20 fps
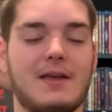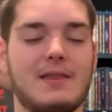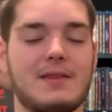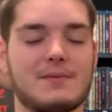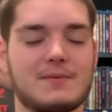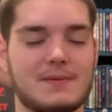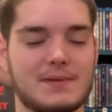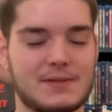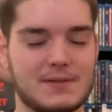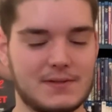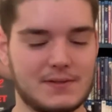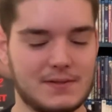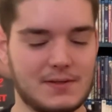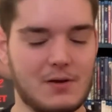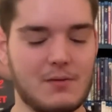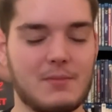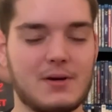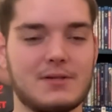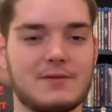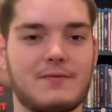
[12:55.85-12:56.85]
This was so
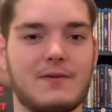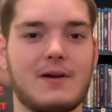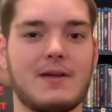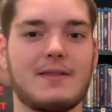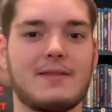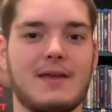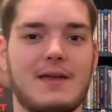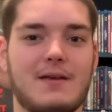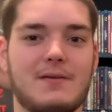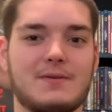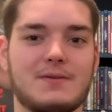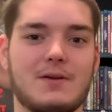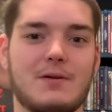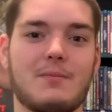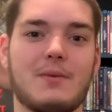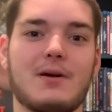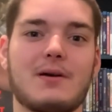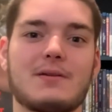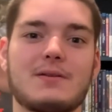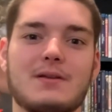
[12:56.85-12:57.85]
much fun. Thank you so
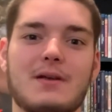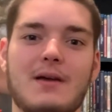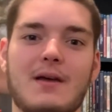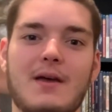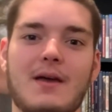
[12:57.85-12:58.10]
much.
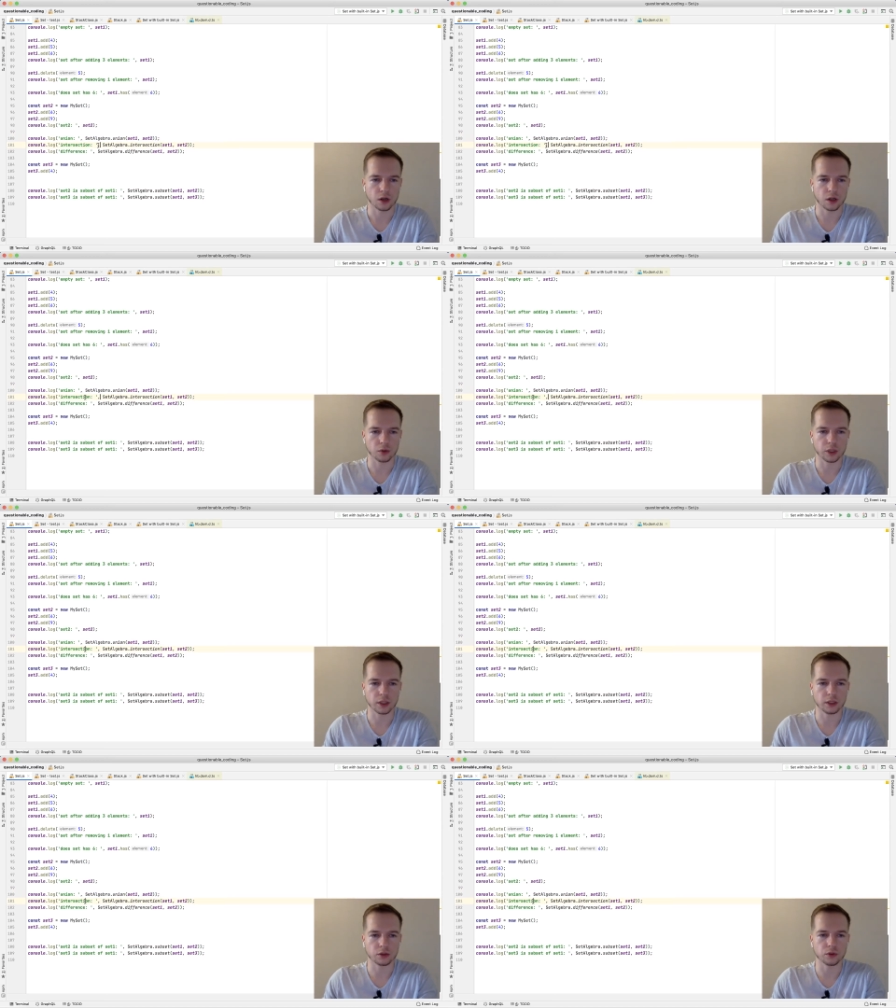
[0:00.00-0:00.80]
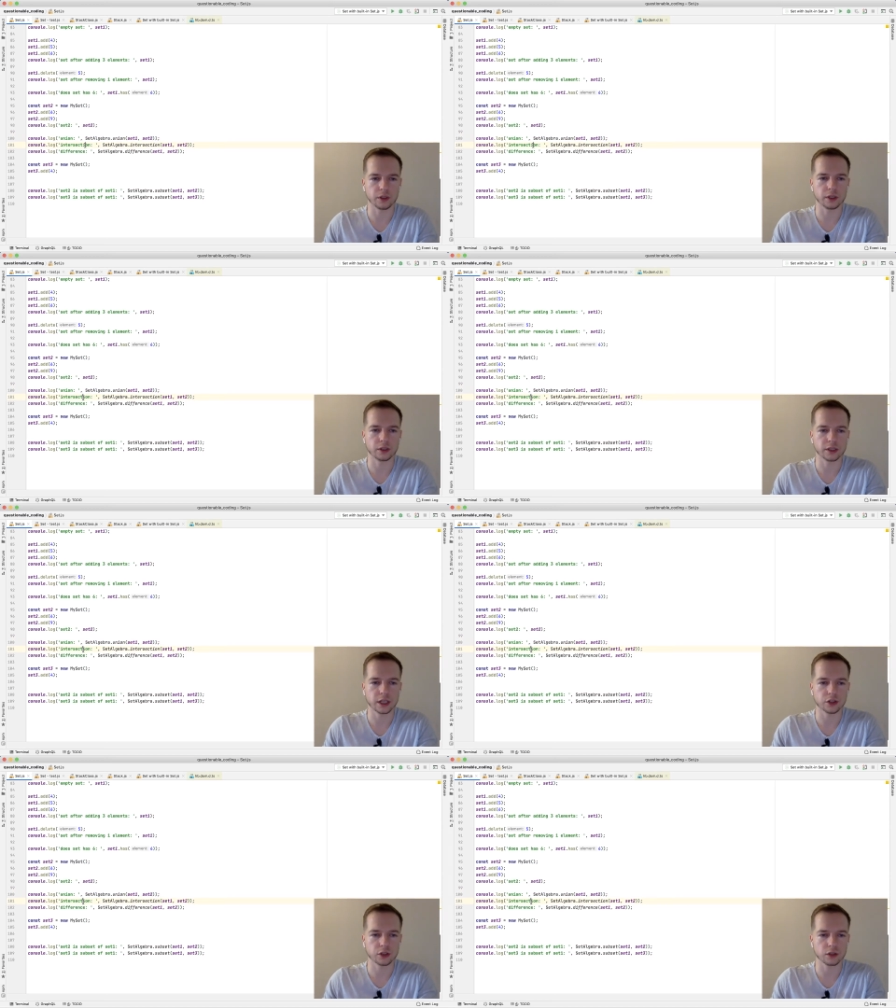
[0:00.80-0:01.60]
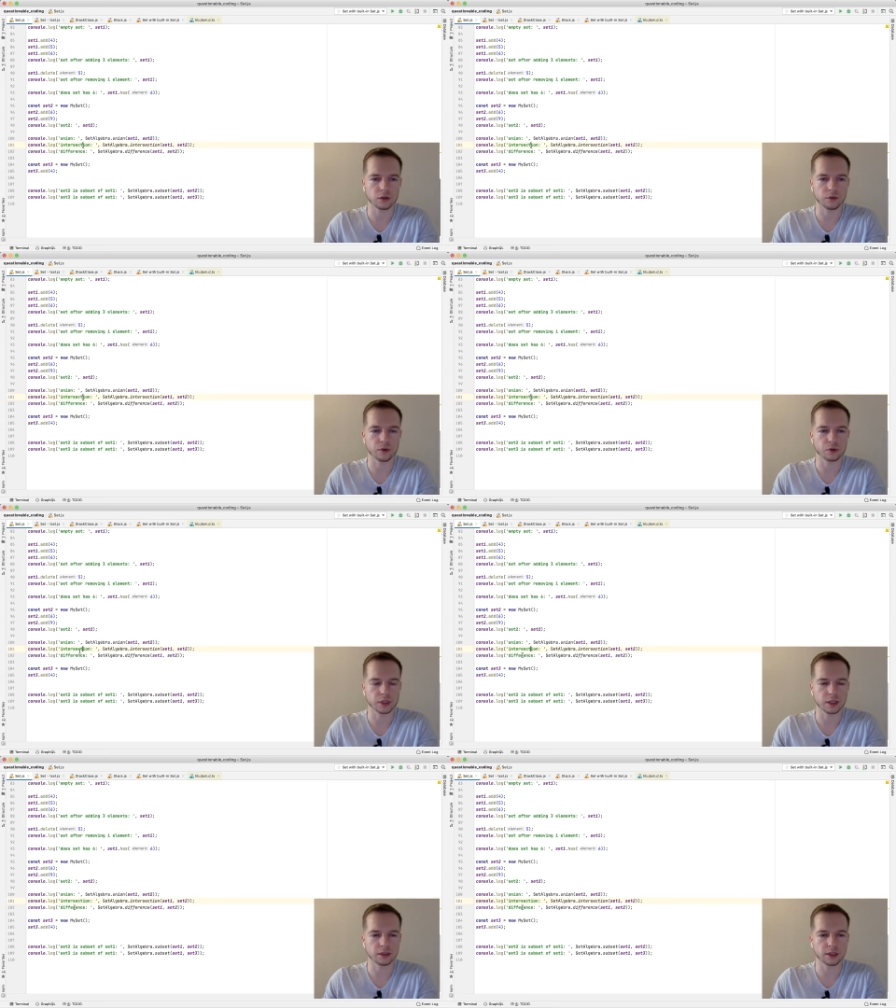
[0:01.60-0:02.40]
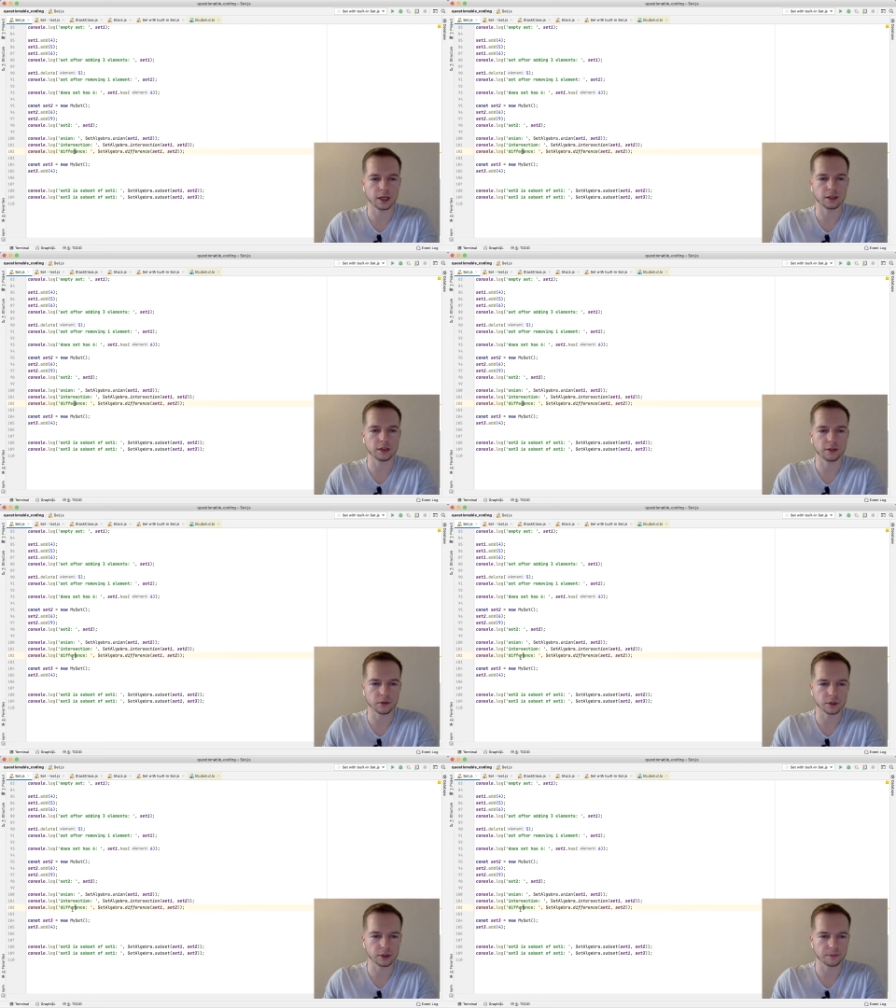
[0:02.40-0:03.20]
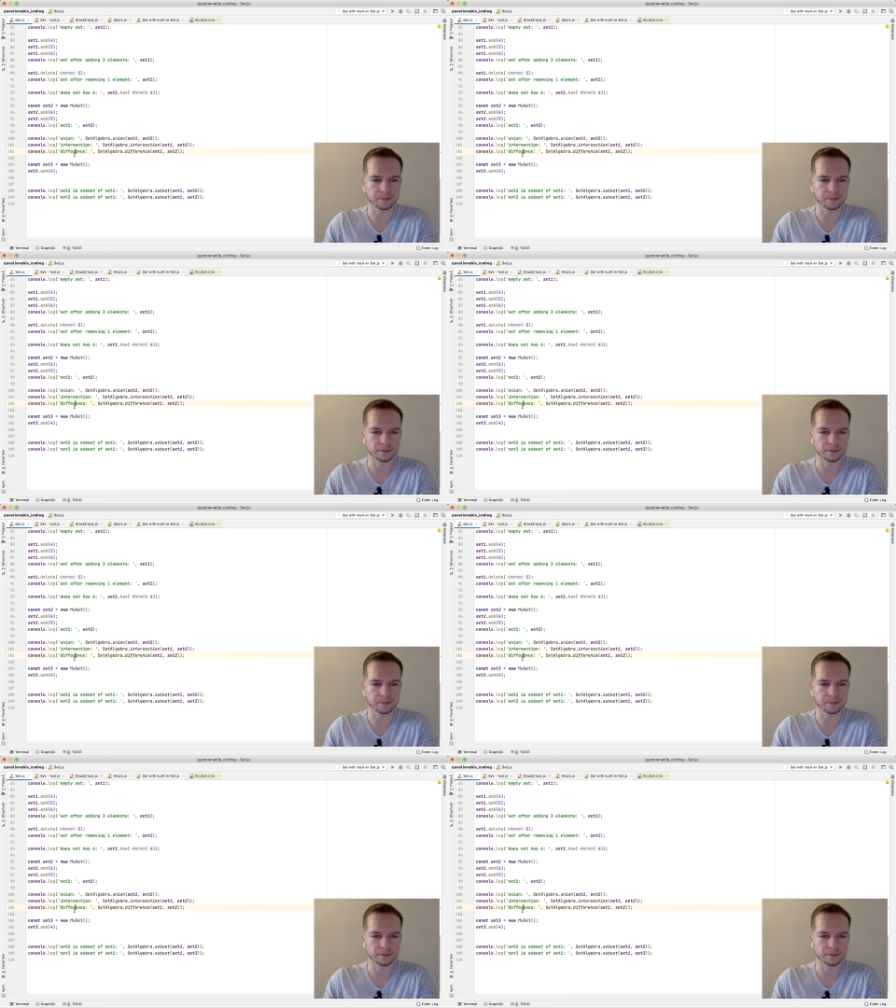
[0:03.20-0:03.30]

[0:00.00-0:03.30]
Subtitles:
looking into intersection of those sets and difference.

##############################

TASK OBJECTIVE.
Retype the data above exactly, dropping every picture.

ANSWER SPACE.
20 fps
[12:55.85-12:56.85]
This was so
[12:56.85-12:57.85]
much fun. Thank you so
[12:57.85-12:58.10]
much.
[0:00.00-0:00.80]
[0:00.80-0:01.60]
[0:01.60-0:02.40]
[0:02.40-0:03.20]
[0:03.20-0:03.30]

[0:00.00-0:03.30]
Subtitles:
looking into intersection of those sets and difference.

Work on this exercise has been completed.